- **To do**
Reproduce exactly the line that contains "[0:01.00-0:02.00]" and every line after it through the end of the records below, leaving out all pictures.

START Source data

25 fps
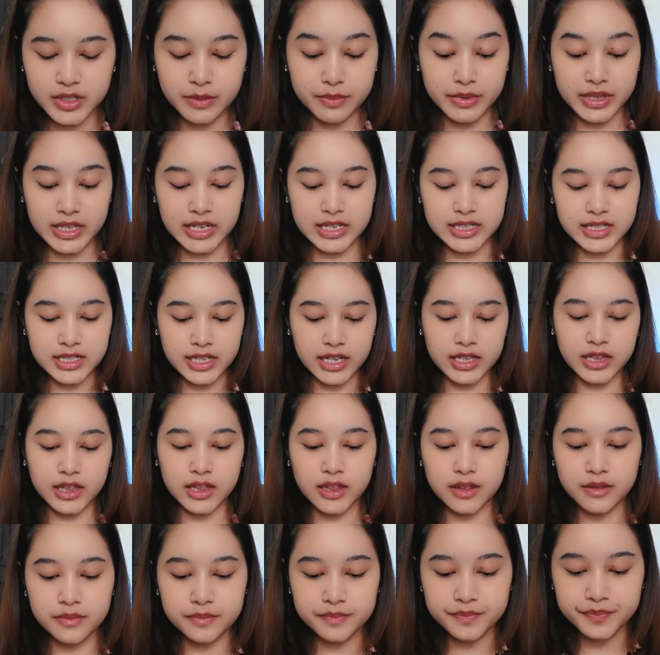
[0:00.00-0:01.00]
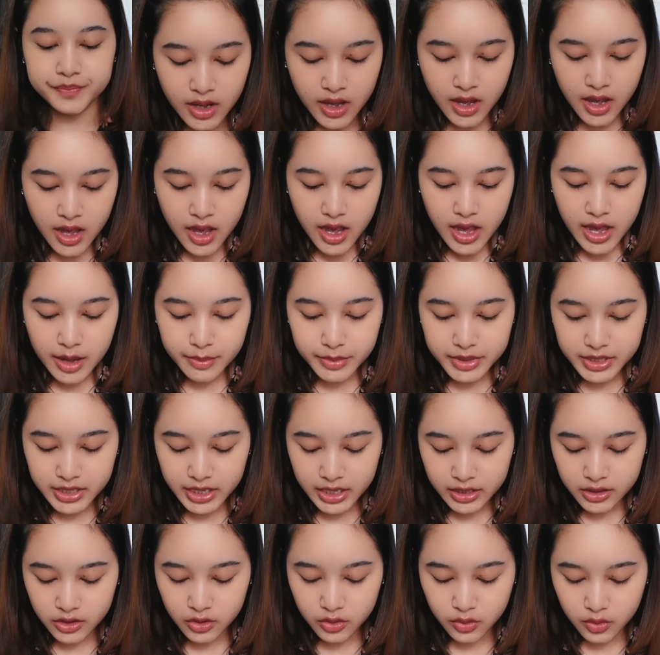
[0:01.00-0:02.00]
cepet ngeset habis
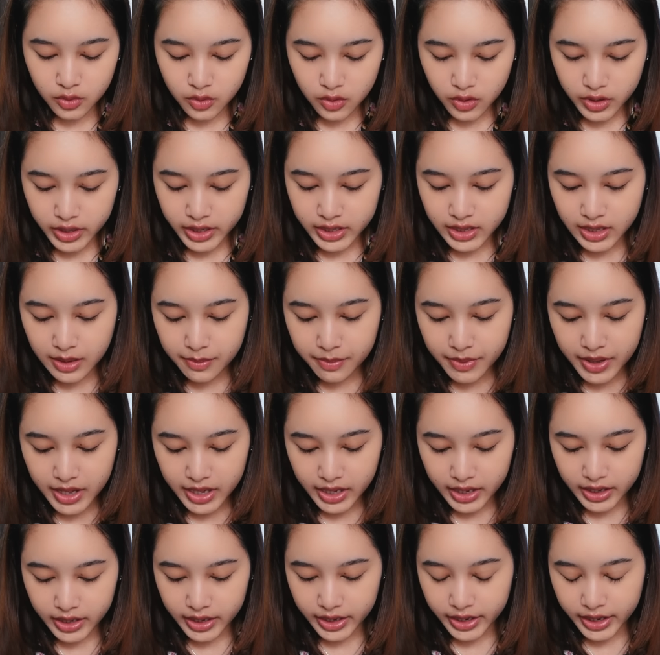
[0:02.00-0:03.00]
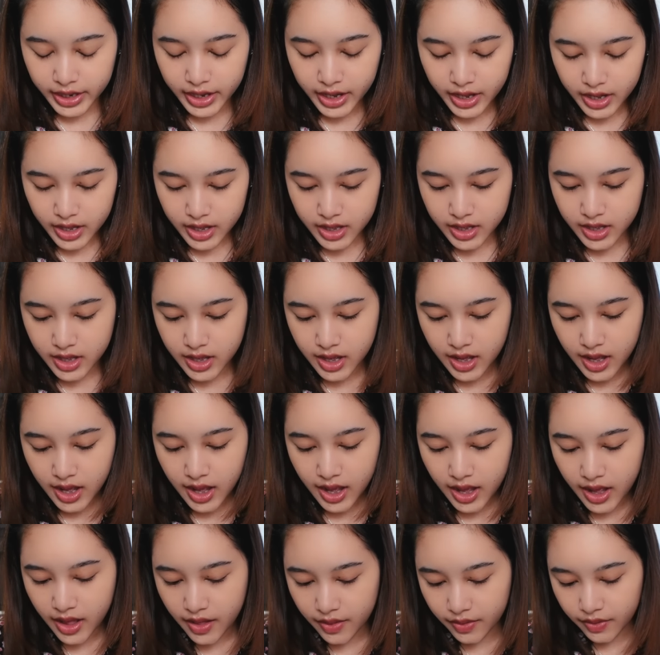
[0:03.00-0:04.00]
itu kita pakai
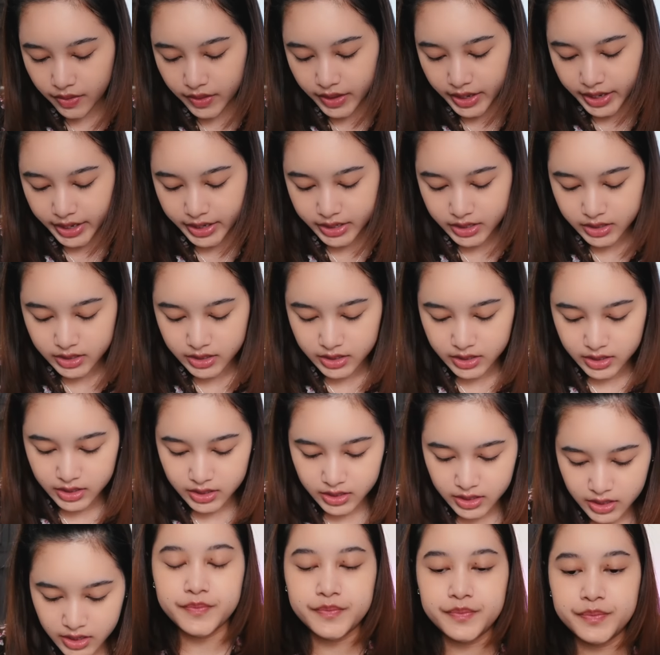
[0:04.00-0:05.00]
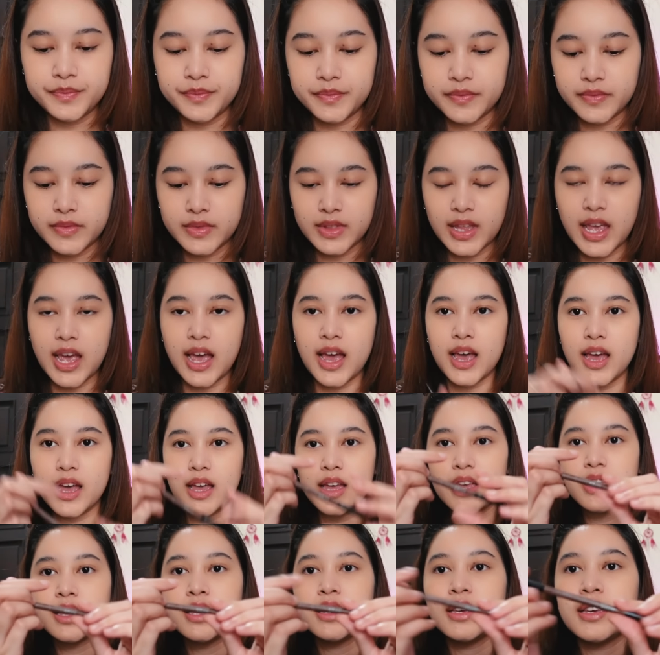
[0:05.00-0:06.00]
alis. Nah,
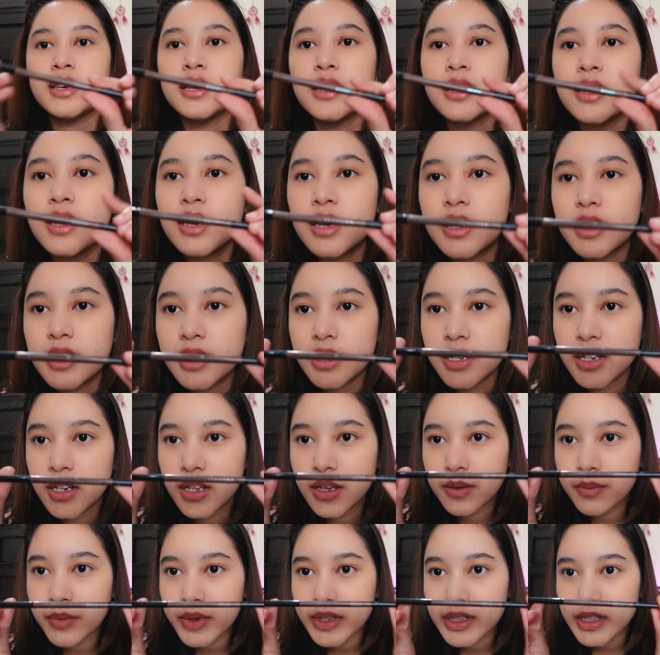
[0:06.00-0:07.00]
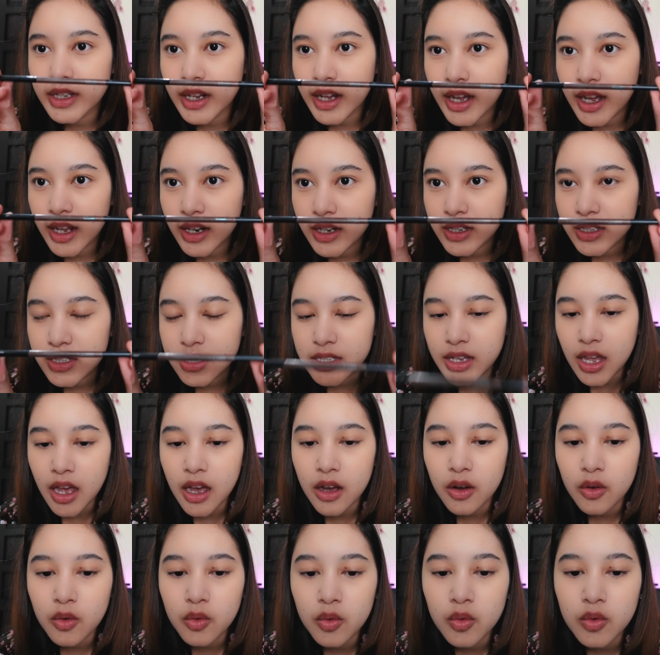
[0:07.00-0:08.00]
ini pensil alis
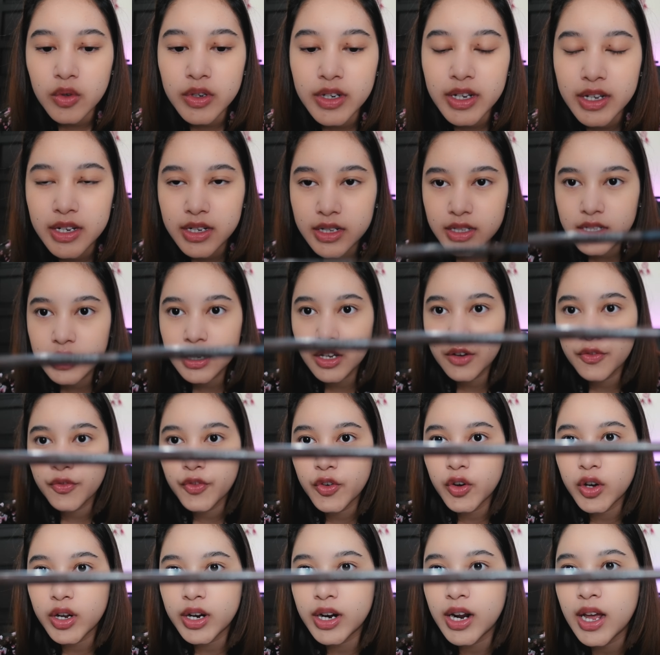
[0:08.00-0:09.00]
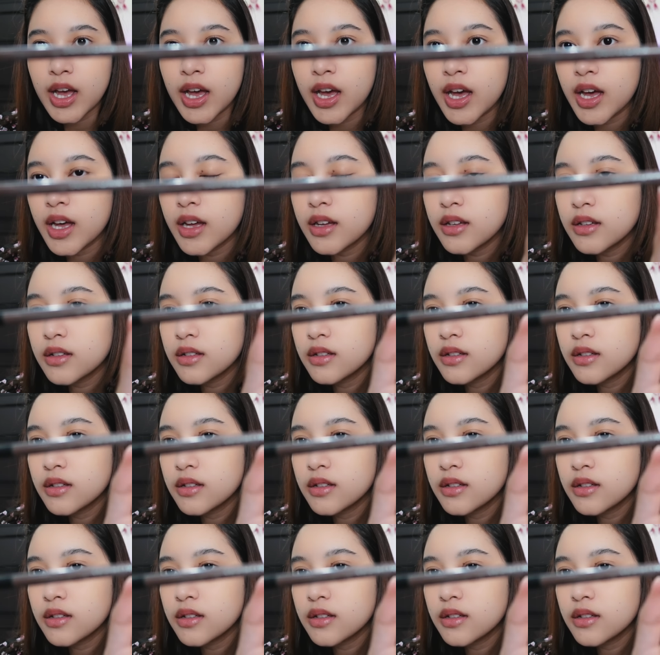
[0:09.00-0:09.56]
aku dari Sephora.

END Source data

- **Exercise result**
[0:01.00-0:02.00]
cepet ngeset habis
[0:02.00-0:03.00]
[0:03.00-0:04.00]
itu kita pakai
[0:04.00-0:05.00]
[0:05.00-0:06.00]
alis. Nah,
[0:06.00-0:07.00]
[0:07.00-0:08.00]
ini pensil alis
[0:08.00-0:09.00]
[0:09.00-0:09.56]
aku dari Sephora.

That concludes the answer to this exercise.